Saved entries
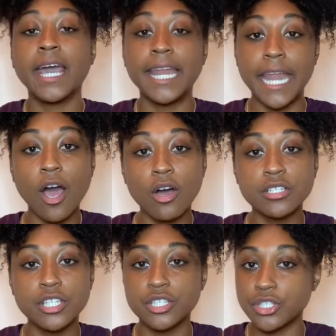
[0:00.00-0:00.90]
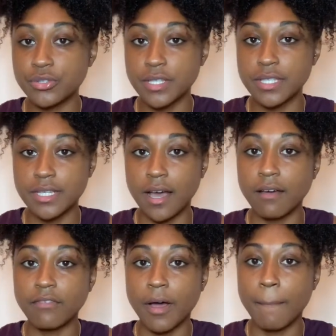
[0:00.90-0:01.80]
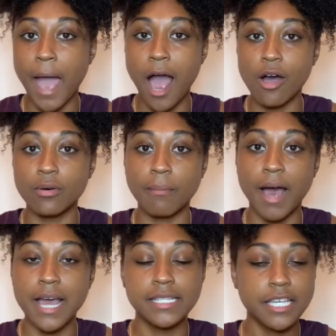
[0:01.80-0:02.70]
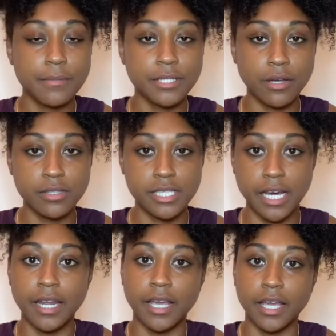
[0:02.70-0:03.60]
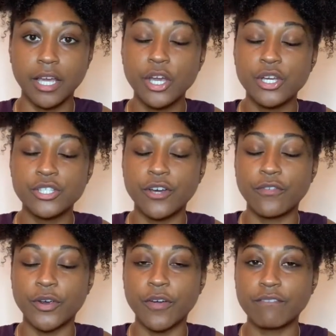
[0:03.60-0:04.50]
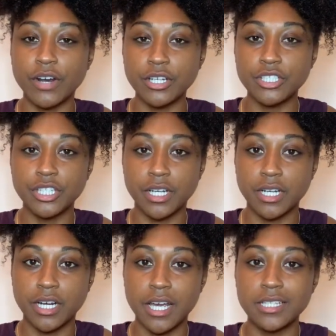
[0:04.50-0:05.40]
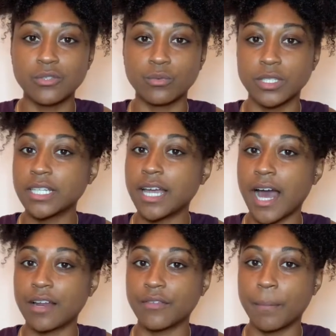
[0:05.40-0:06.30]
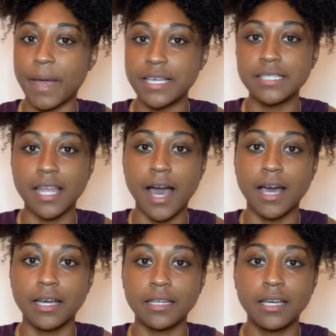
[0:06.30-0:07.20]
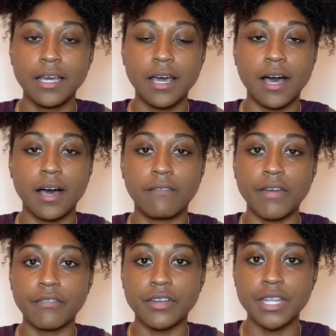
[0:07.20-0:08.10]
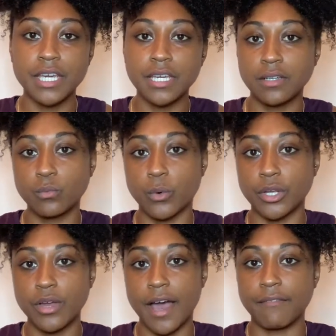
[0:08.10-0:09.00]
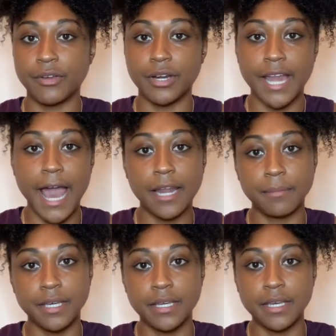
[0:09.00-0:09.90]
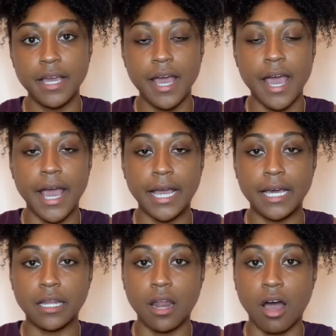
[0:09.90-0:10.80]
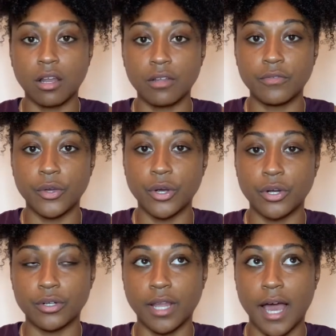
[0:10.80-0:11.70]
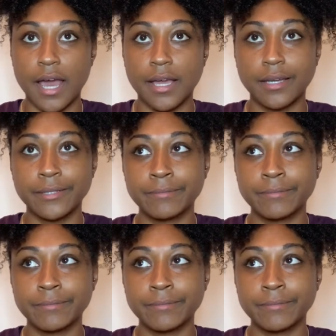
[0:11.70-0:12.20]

Now on to the juicy stuff about my tips on studying. So for your first year, it's really kind of a baseline of everything, where you have your anatomy and all of your like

**TASK GOAL:** All records, pictures excluded: copy them exactly.

**WRITTEN ANSWER:**
[0:00.00-0:00.90]
[0:00.90-0:01.80]
[0:01.80-0:02.70]
[0:02.70-0:03.60]
[0:03.60-0:04.50]
[0:04.50-0:05.40]
[0:05.40-0:06.30]
[0:06.30-0:07.20]
[0:07.20-0:08.10]
[0:08.10-0:09.00]
[0:09.00-0:09.90]
[0:09.90-0:10.80]
[0:10.80-0:11.70]
[0:11.70-0:12.20]

Now on to the juicy stuff about my tips on studying. So for your first year, it's really kind of a baseline of everything, where you have your anatomy and all of your like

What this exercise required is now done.